------ Provided records
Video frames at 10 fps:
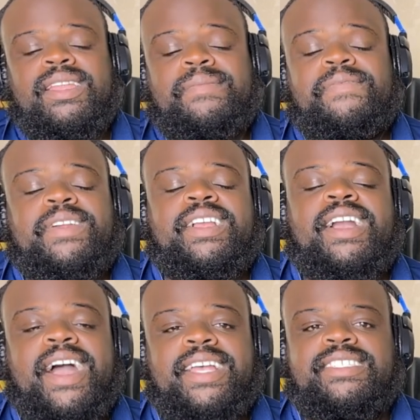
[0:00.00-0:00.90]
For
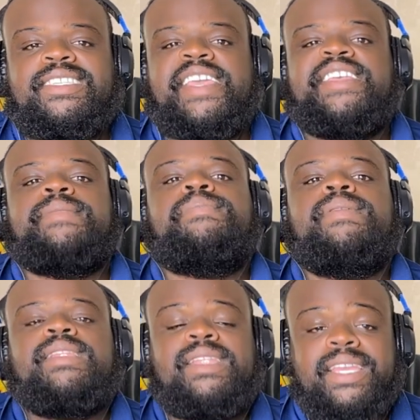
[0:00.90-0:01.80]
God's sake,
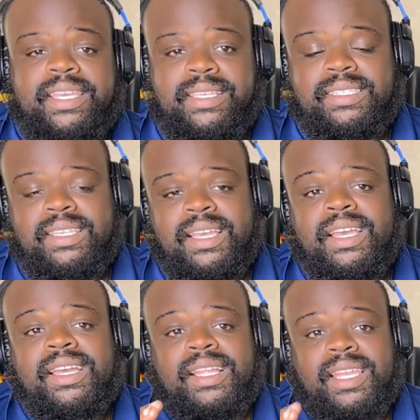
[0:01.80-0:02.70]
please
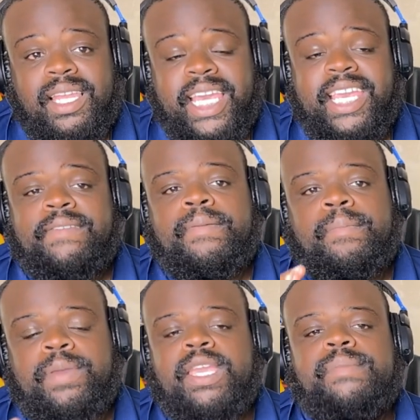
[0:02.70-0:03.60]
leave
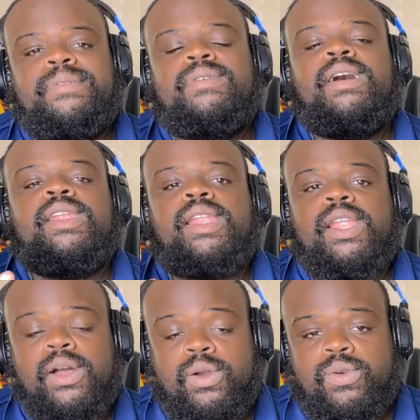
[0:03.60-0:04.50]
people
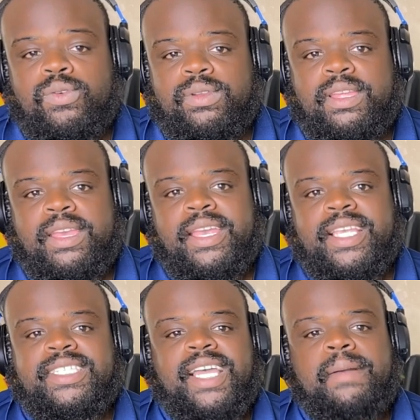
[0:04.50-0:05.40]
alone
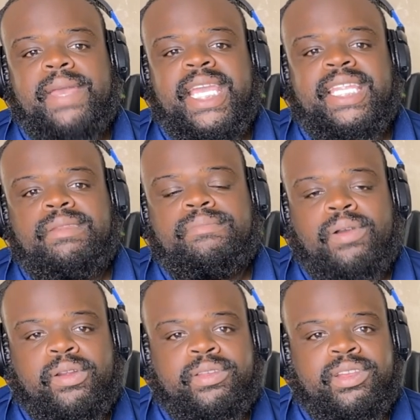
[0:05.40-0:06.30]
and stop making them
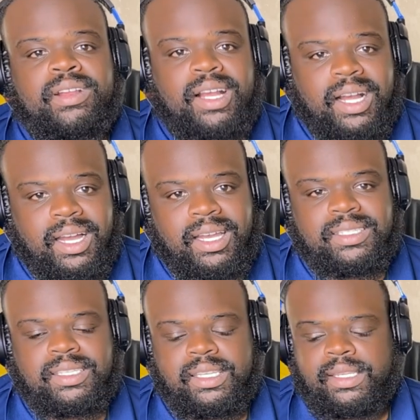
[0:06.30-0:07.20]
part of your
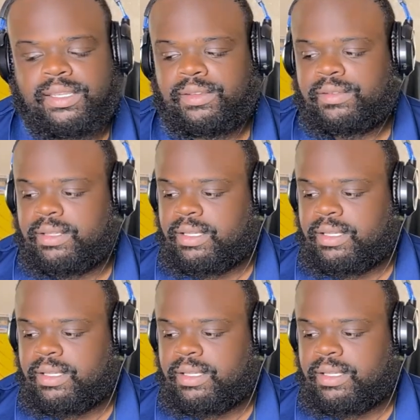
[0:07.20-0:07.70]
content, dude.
------------
• [Task item] Before printing the records again, strip out the pictures; change nothing else.

• [Exercise response]
Video frames at 10 fps:
[0:00.00-0:00.90]
For
[0:00.90-0:01.80]
God's sake,
[0:01.80-0:02.70]
please
[0:02.70-0:03.60]
leave
[0:03.60-0:04.50]
people
[0:04.50-0:05.40]
alone
[0:05.40-0:06.30]
and stop making them
[0:06.30-0:07.20]
part of your
[0:07.20-0:07.70]
content, dude.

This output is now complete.